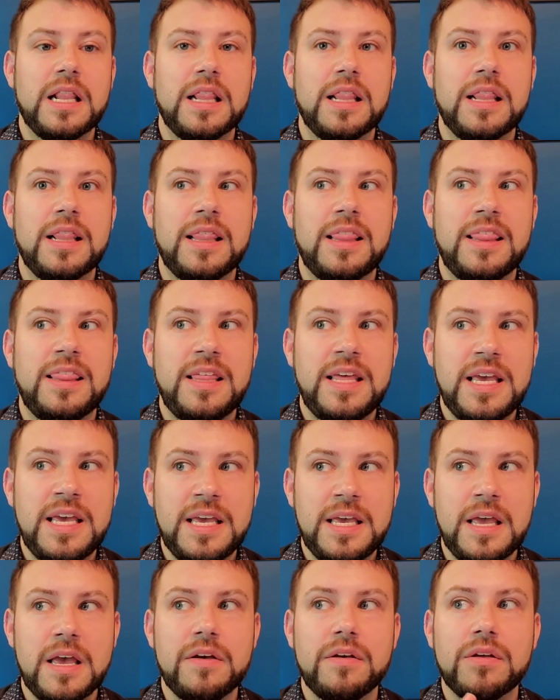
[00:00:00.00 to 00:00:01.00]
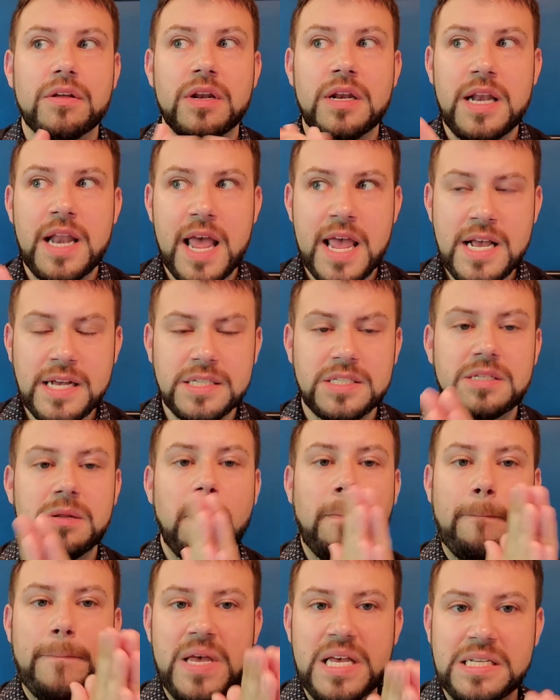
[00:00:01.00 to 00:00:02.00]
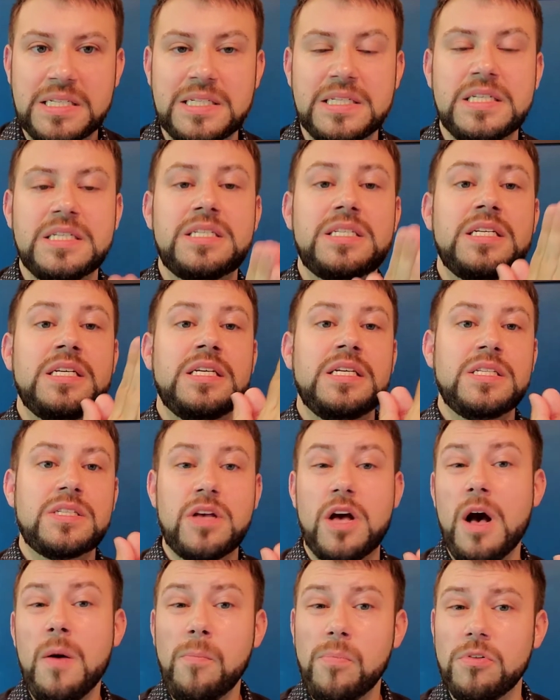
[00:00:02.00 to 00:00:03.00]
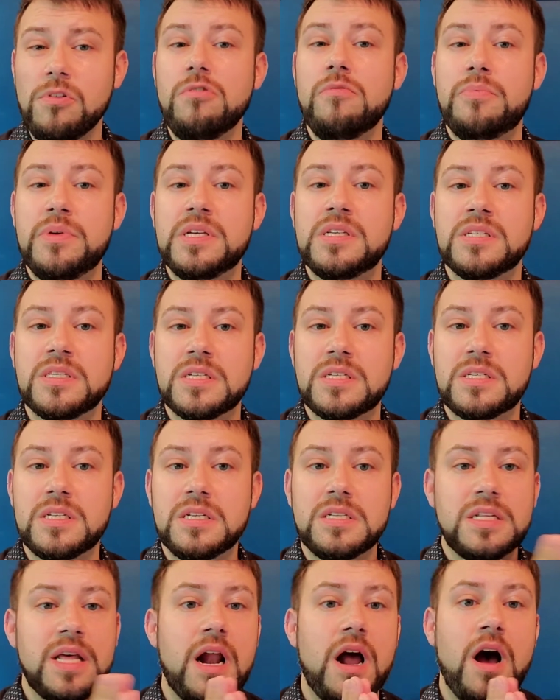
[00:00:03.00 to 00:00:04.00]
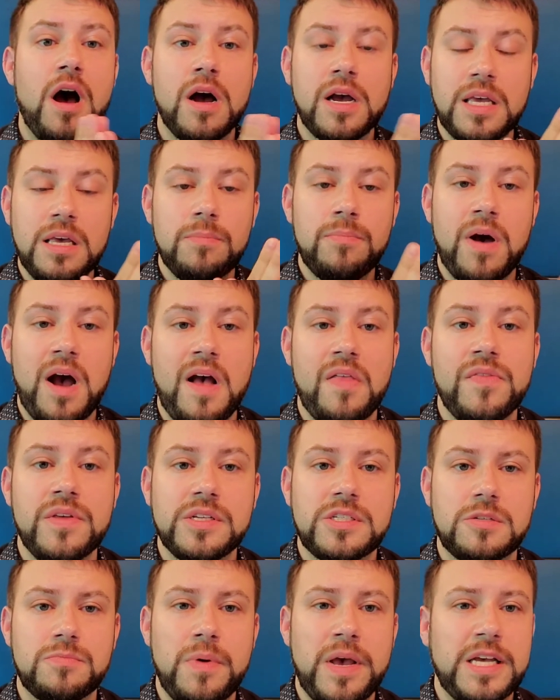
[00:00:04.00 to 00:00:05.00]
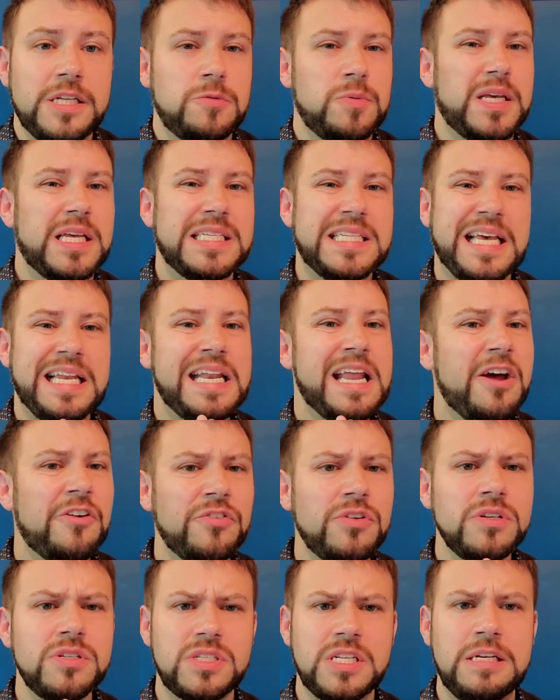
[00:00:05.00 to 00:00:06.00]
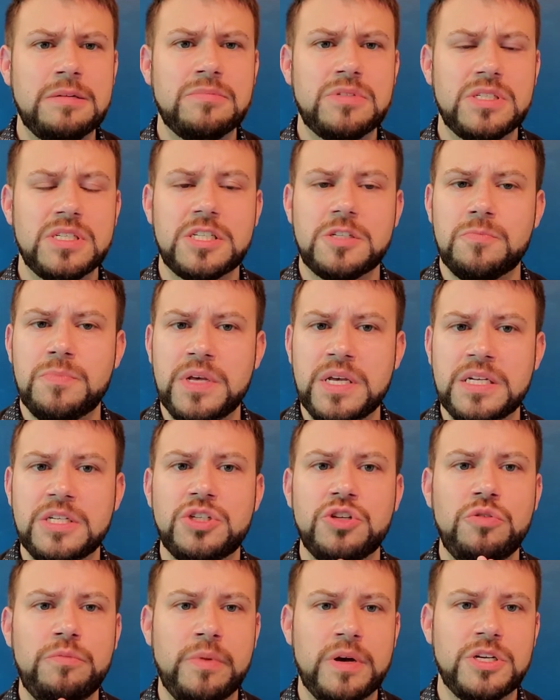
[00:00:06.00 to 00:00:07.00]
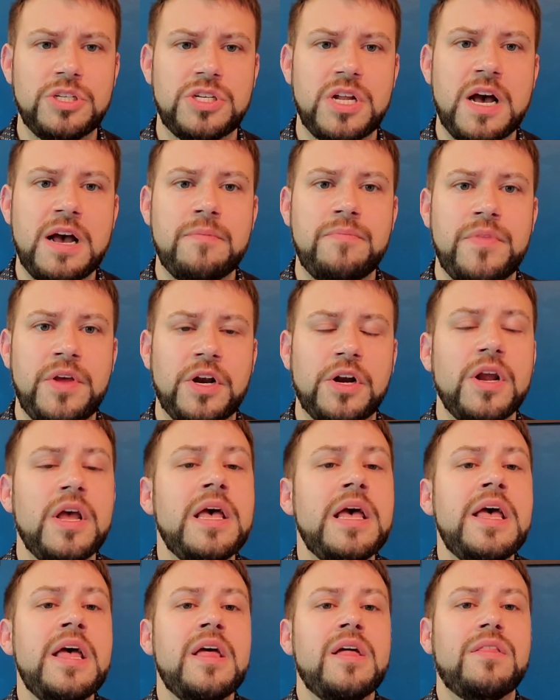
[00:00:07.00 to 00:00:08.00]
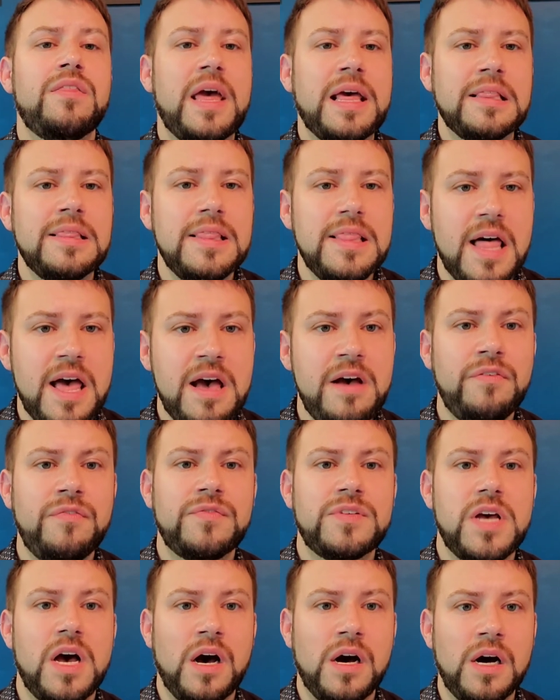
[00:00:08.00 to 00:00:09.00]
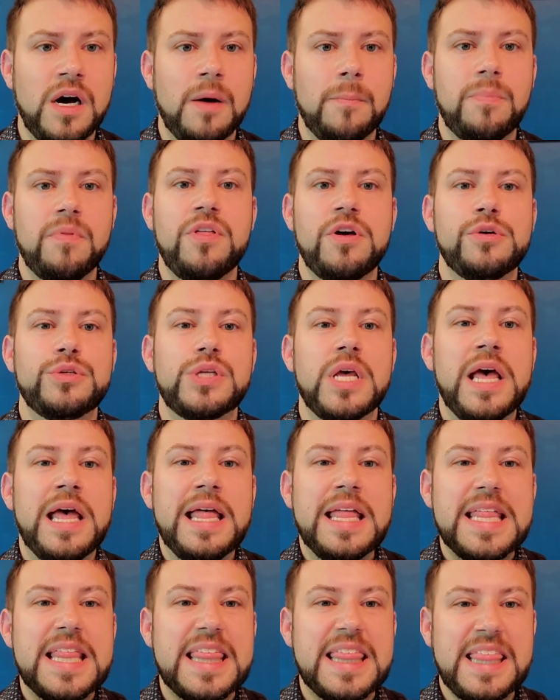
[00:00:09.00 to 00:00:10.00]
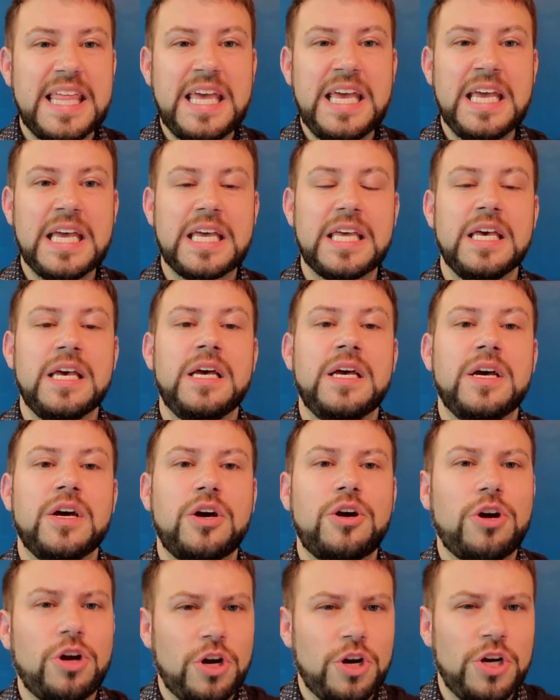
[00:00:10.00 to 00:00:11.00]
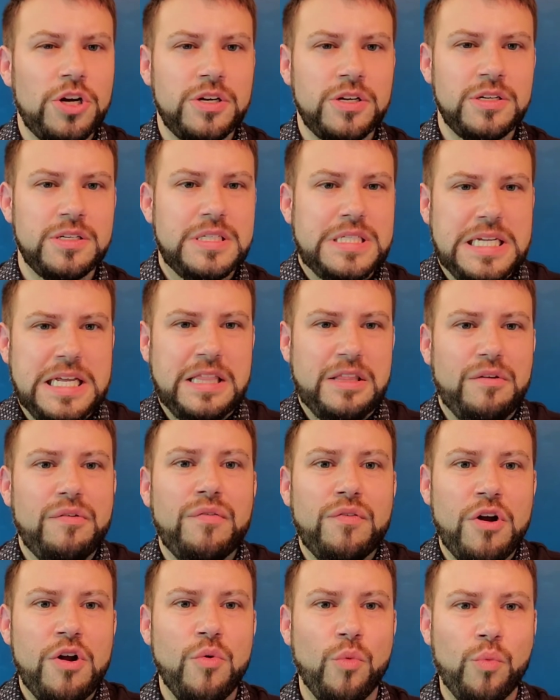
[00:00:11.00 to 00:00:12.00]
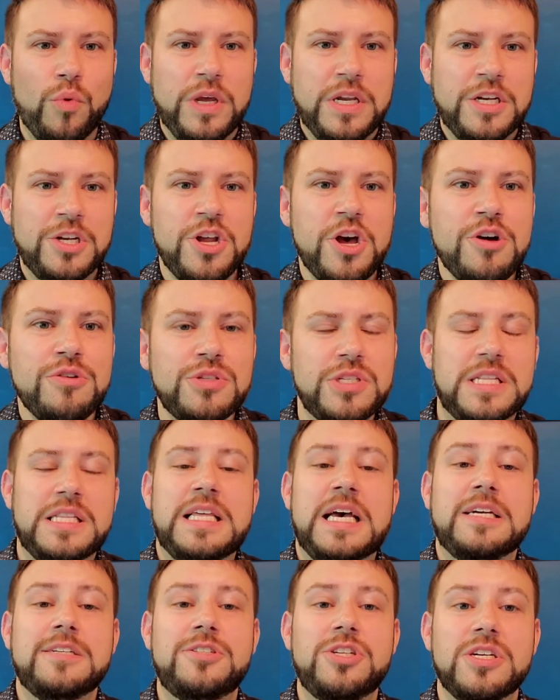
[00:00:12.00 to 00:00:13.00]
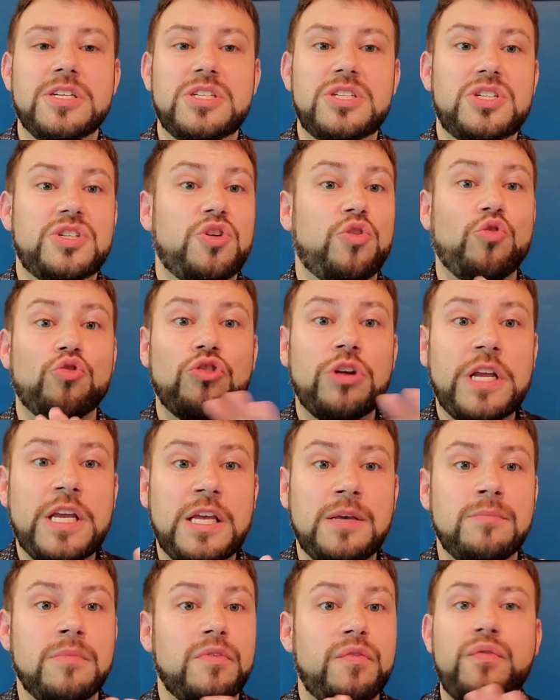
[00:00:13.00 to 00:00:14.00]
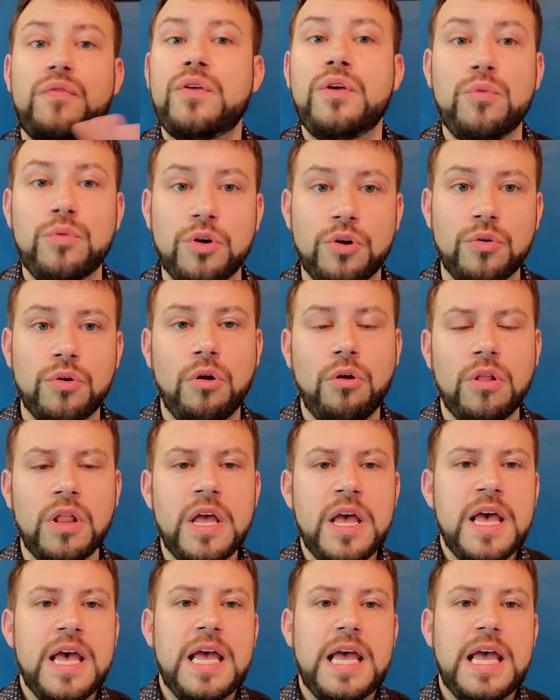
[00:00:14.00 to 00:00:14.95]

the next couple of businesses that occupied this space, because they never seemed to spend too much time there, they left up those thick curtains in the front windows that just scream funeral.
• • • • •
| Work order |
Pictures must be left out of the answer, which should be exactly the lines from the one holding "[00:00:10.00 to 00:00:11.00]" through the last line of the entries above, both included; please add nothing.

| Output for this task |
[00:00:10.00 to 00:00:11.00]
[00:00:11.00 to 00:00:12.00]
[00:00:12.00 to 00:00:13.00]
[00:00:13.00 to 00:00:14.00]
[00:00:14.00 to 00:00:14.95]

the next couple of businesses that occupied this space, because they never seemed to spend too much time there, they left up those thick curtains in the front windows that just scream funeral.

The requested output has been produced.